EXERCISE INSTRUCTIONS :: Leaving out the pictures, please retype each record exactly.

━━ MATERIALS PROVIDED

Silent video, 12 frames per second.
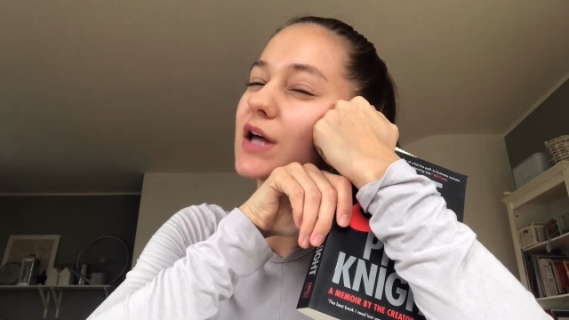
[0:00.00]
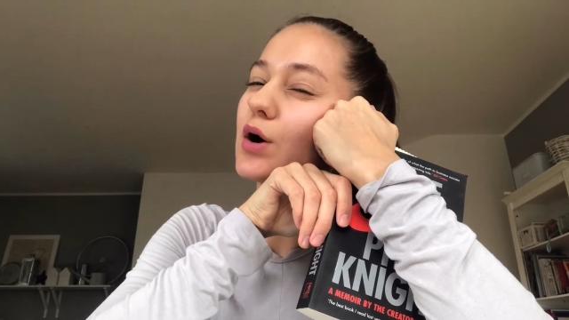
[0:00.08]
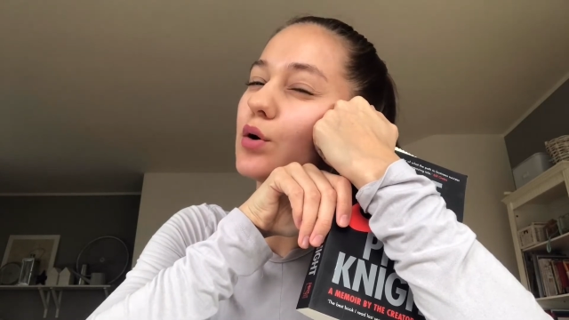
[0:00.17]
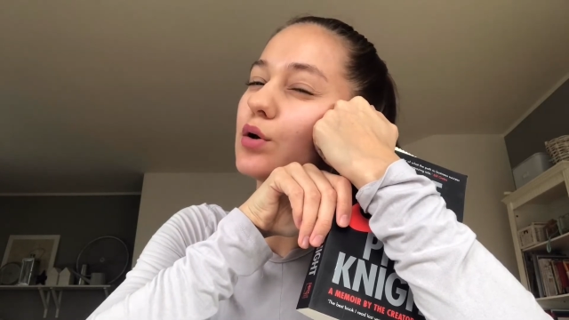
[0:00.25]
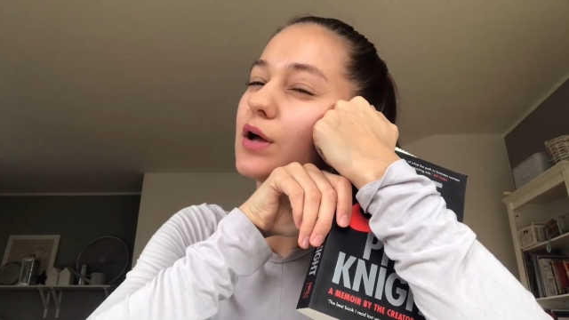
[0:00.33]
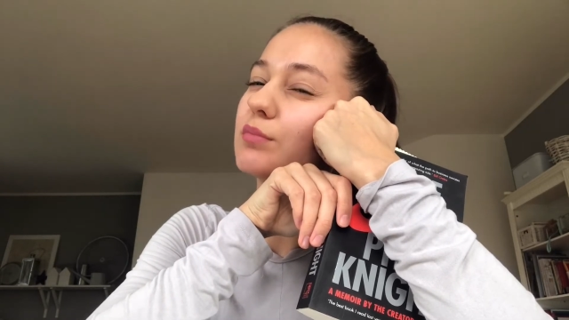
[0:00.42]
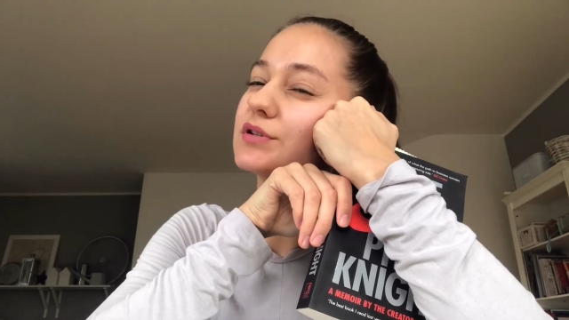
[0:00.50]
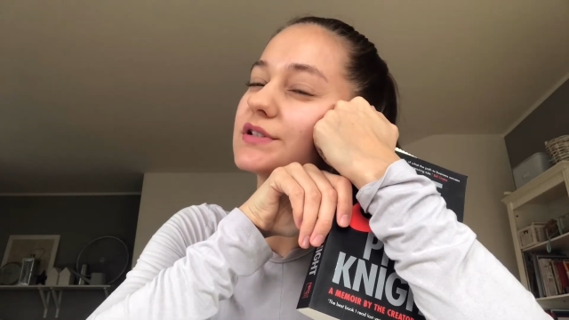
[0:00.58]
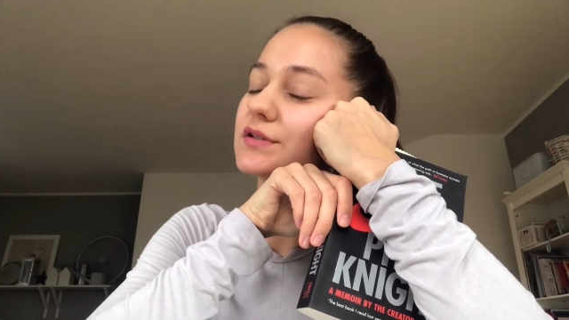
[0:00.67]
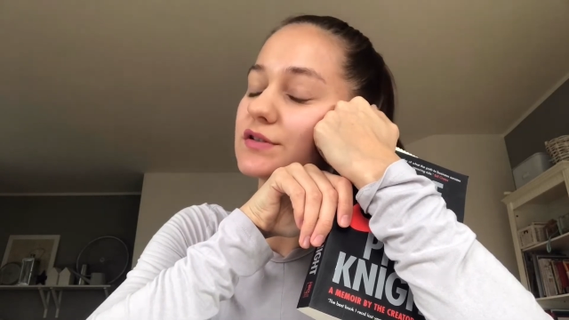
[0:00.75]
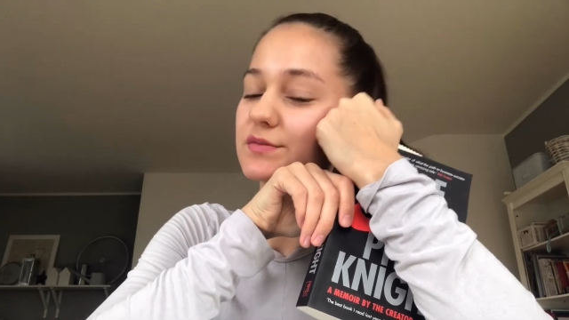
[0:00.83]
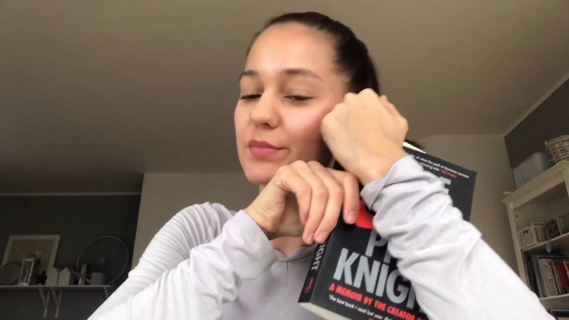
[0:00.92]
not all
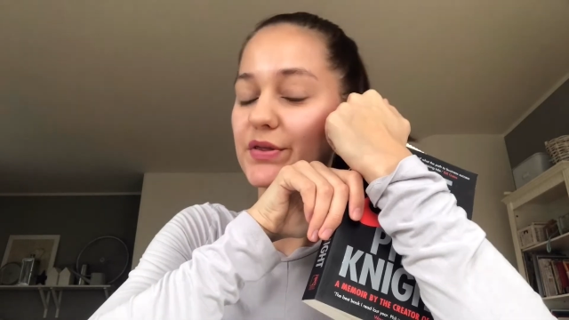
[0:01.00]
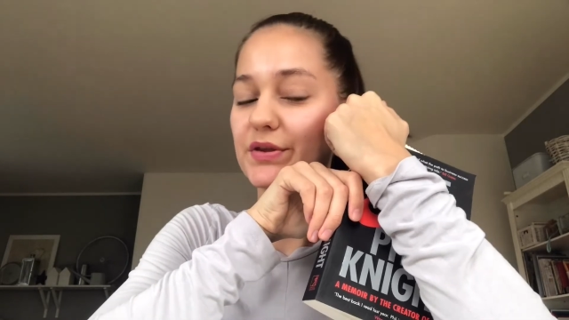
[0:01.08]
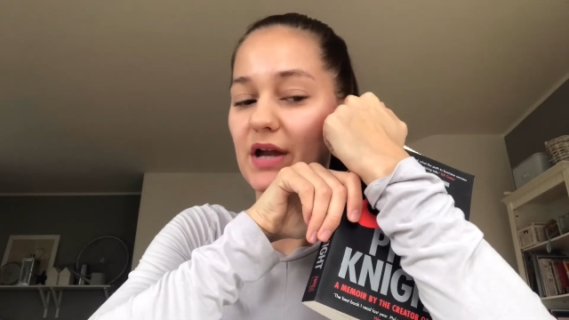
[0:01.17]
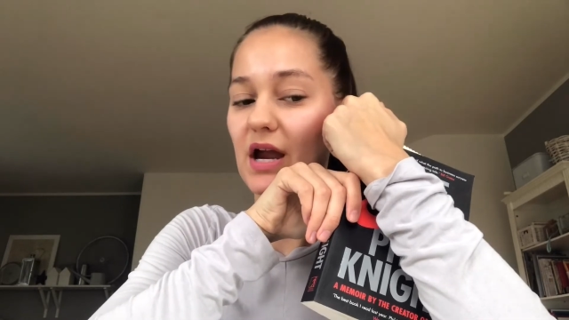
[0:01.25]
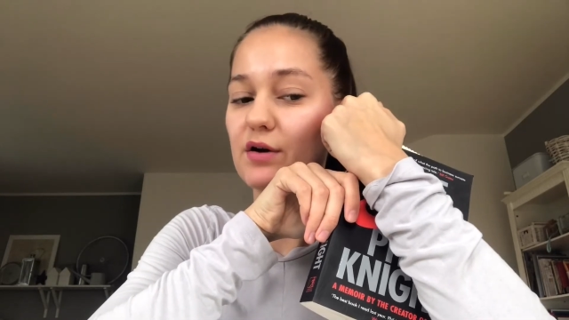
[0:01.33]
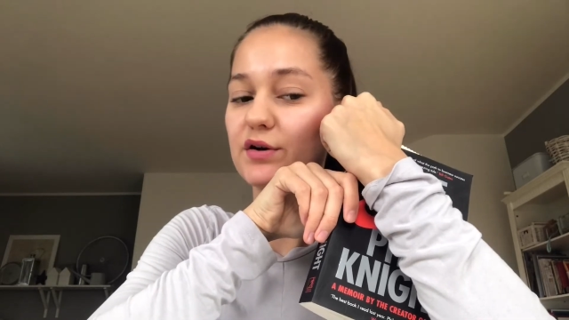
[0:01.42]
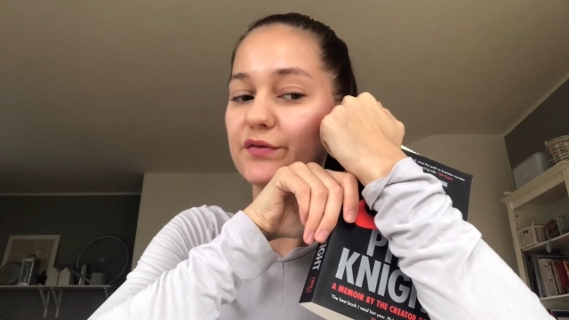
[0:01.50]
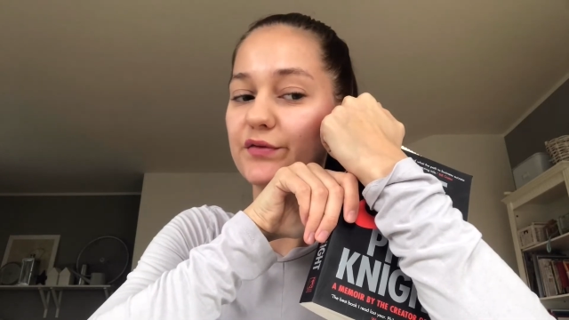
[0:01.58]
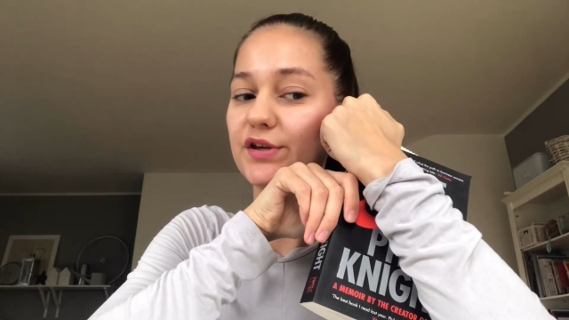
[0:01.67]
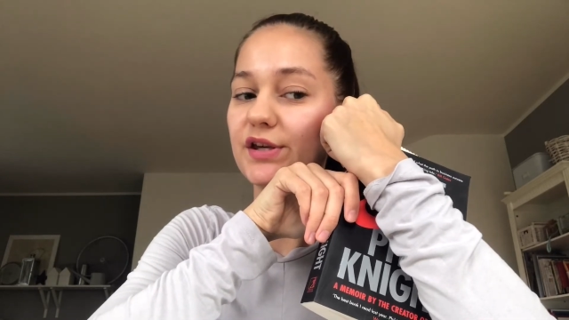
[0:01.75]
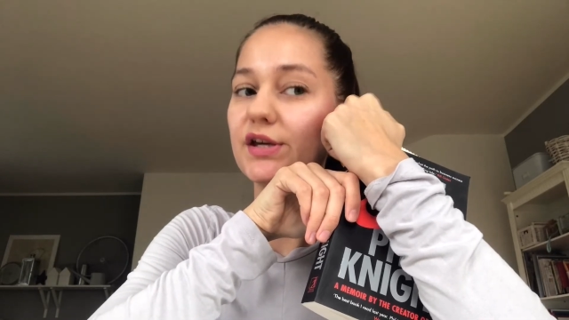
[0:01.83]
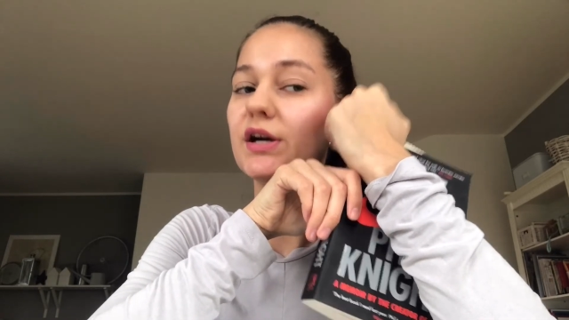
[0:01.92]
episodes, but the Gary
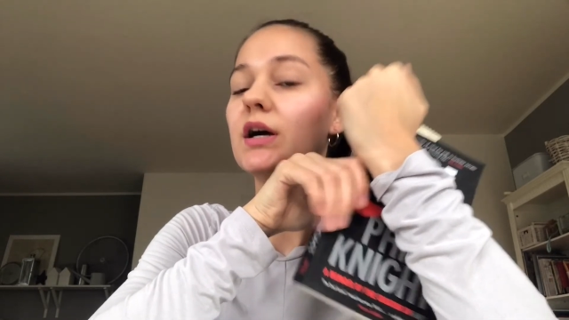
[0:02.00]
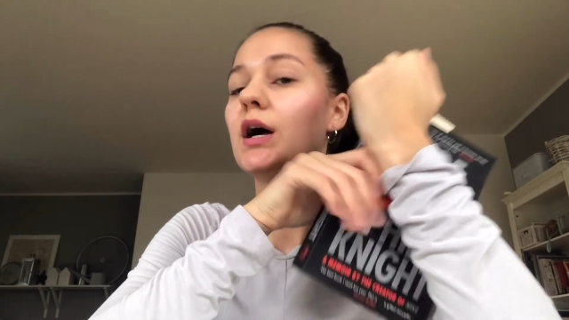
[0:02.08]
Vee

━━━━

ANSWER BELOW ::
Silent video, 12 frames per second.
[0:00.00]
[0:00.08]
[0:00.17]
[0:00.25]
[0:00.33]
[0:00.42]
[0:00.50]
[0:00.58]
[0:00.67]
[0:00.75]
[0:00.83]
[0:00.92]
not all
[0:01.00]
[0:01.08]
[0:01.17]
[0:01.25]
[0:01.33]
[0:01.42]
[0:01.50]
[0:01.58]
[0:01.67]
[0:01.75]
[0:01.83]
[0:01.92]
episodes, but the Gary
[0:02.00]
[0:02.08]
Vee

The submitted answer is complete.